Parlano i dati, il sindacato rincara e il direttore generale dell’Ausl riassembla i pezzi in un puzzle che più diverso non si può. Il tema è quello delle dimissioni volontarie dei dipendenti cosiddetti d’area (infermieri, tecnici sanitari e non, assistenti socio sanitari, riabilitatori, autisti, amministrativi) che lasciano il lavoro benché assunti a tempo indeterminato - circa 11 mila su 16.664 mila in totale dei dipendenti - dall’Azienda Sanitaria della Romagna. Meglio niente, o meglio altro, piuttosto che un lavoro nella sanità pubblica, sembrerebbe la sintesi. Di certo c’è che in totale in Romagna, nel 2024, se ne sono andati 661 dipendenti (331 per pensionamento, 255 per dimissioni volontarie, 75 per mobilità), di cui 104 dal cesenate, 111 dal forlivese, 176 dal riminese, 270 dal ravennate. Ma ecco ciò che desta maggiore sorpresa: il numero di chi rassegna dimissioni volontarie. A Cesena (tra Bufalini e altri ospedali pubblici) sono stati 32 (30,8%), a Forlì 47 (42,3%), a Rimini 64 (36,4%), a Ravenna 112 (38,4 %). In tutta la Romagna i numeri di chi ha rinunciato al lavoro, hanno pesato per il 38,6% sul totale di coloro che hanno lasciato l’azienda nel 2024. Nel 2023 il dato totale era pari a 611 persone, con 336 pensionamenti, 212 dimissioni volontarie e 63 per mobilità. In quel caso, quindi, le dimissioni volontarie furono il 34,7%. Tra 2023 e 2024 dalla sanità cesenate se ne sono andati volontariamente 72 dipendenti. La cifra più alta riguarda gli infermieri: 38.

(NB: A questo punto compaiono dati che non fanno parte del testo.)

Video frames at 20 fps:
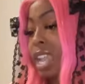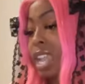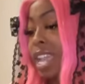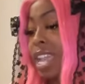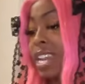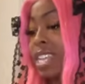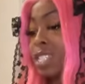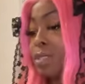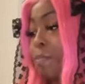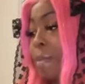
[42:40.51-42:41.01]

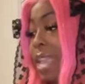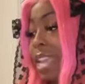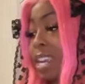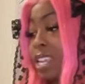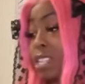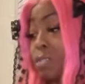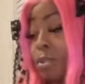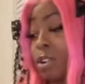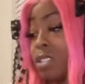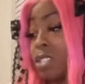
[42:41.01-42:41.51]
And it's making
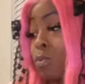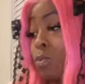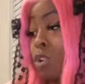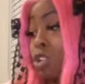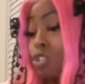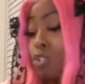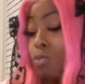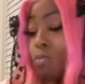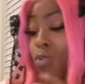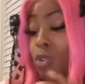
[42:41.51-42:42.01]
this person
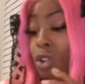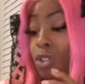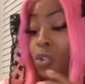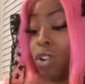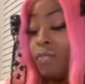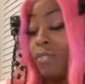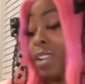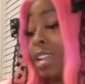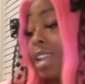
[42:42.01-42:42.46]
want you more. You could feel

Dove sono andati e perché hanno rinunciato al contratto a tempo indeterminato? "C’è chi va verso il privato, chi apre partita Iva ma c’è anche chi cambia mestiere deluso da quello che trova dopo la formazione, sia in merito allo stipendio che alla valorizzazione della professione" commenta Francesca Batani, infermiera, referente romagnola del battagliero Nursing Up, in procinto di entrare in mobilità per occuparsi solo del sindacato che rappresenta. "L’esodo non riguarda solo i giovani, che fanno in tempo a cambiare strada - afferma Batani -. Ci sono anche infermieri con 20 anni di esperienza che non ce la fanno più". Cos’è che pesa nella quotidianità? "La fatica di tappare i buchi dell’organizzazione, la mancanza di prospettive di carriera nonostante la formazione fatta a proprie spese, l’atteggiamento vessatorio dei vertici che chiedono l’impossibile ed una reperibilità oltre il dovuto. Ma c’è anche il demansionamento costante". "La frustrazione più viva, infatti - aggiunge Francesca Batani - deriva dal fatto che, alla fine, non si riesce a prendere in carico il paziente, valutare i suoi bisogni e pianificare il suo percorso, poiché si viene distratti e indirizzati continuamente verso altre mansioni per sostituire chi non c’è o per parare qualche altra emergenza. Ultimamente, addirittura, si fa carico all’infermiere della mancanza di copertura per alcune situazioni. Dovremmo essere noi ad organizzare le presenze necessarie".
"E’ questa - evidenzia la referente di Nursing Up - una criticità che ci sta portando davanti al giudice del lavoro contro l’Ausl poiché non è questa la funzione di un infermiere. I lavoratori della sanità sono sempre di meno ma di contro cresce il numero dei dirigenti. Una canoa con tanti comandanti e uno solo che rema, cosicché c’è qualche operatore che ha oltre 140 giorni di ferie non godute". "La nostra - chiosa - è una professione violentata, che ha bisogno di essere difesa".